* _What to work on_: The range to repeat runs from the line with "(1.00 s to 2.00 s)" to the last line below, both ends included; give it exactly and without pictures.

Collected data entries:

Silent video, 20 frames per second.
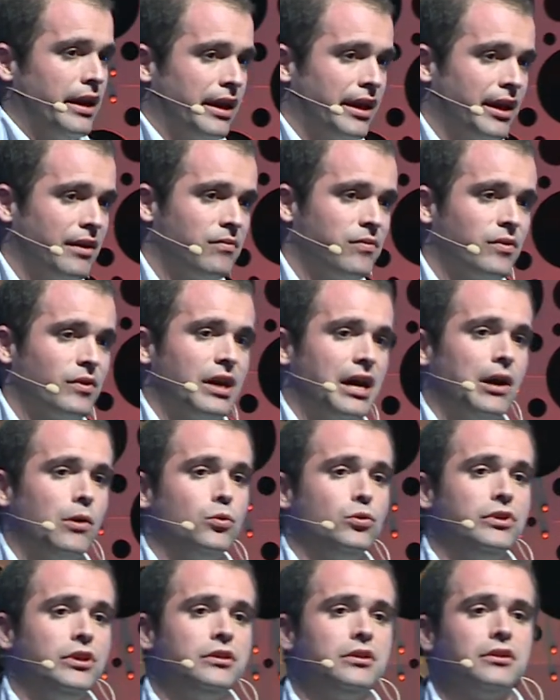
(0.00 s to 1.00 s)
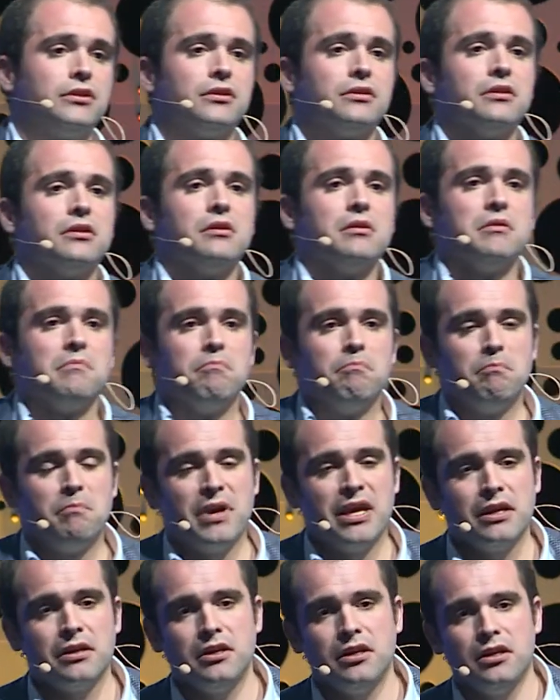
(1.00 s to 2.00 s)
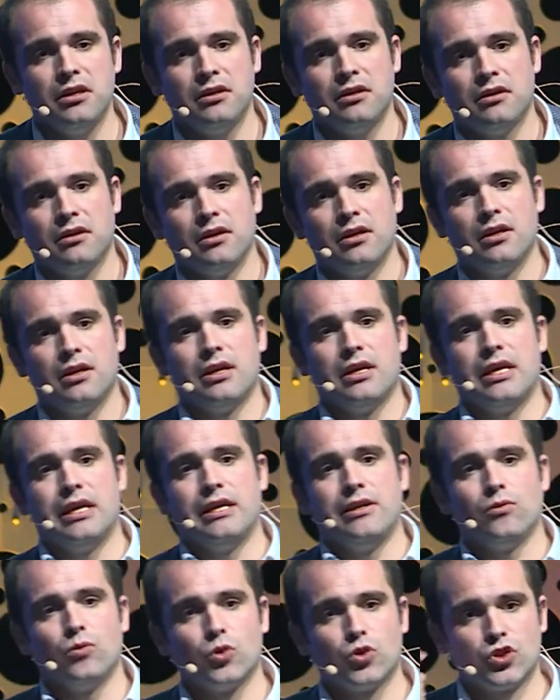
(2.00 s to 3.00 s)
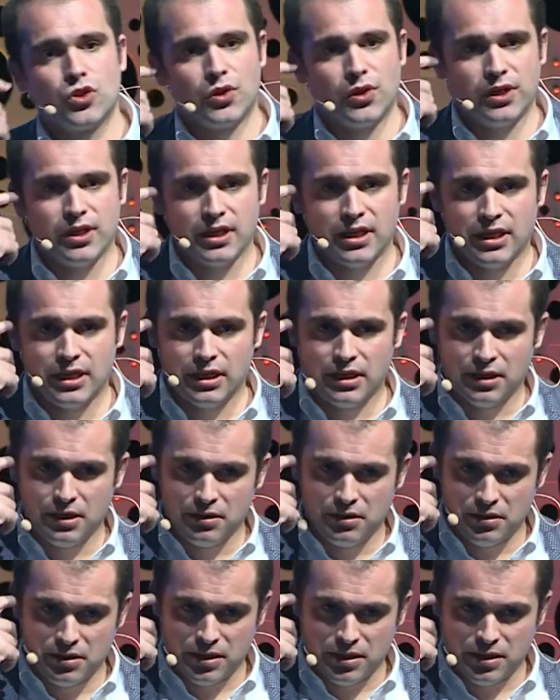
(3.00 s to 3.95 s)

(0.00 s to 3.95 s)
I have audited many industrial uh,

* _Task solution_:
(1.00 s to 2.00 s)
(2.00 s to 3.00 s)
(3.00 s to 3.95 s)

(0.00 s to 3.95 s)
I have audited many industrial uh,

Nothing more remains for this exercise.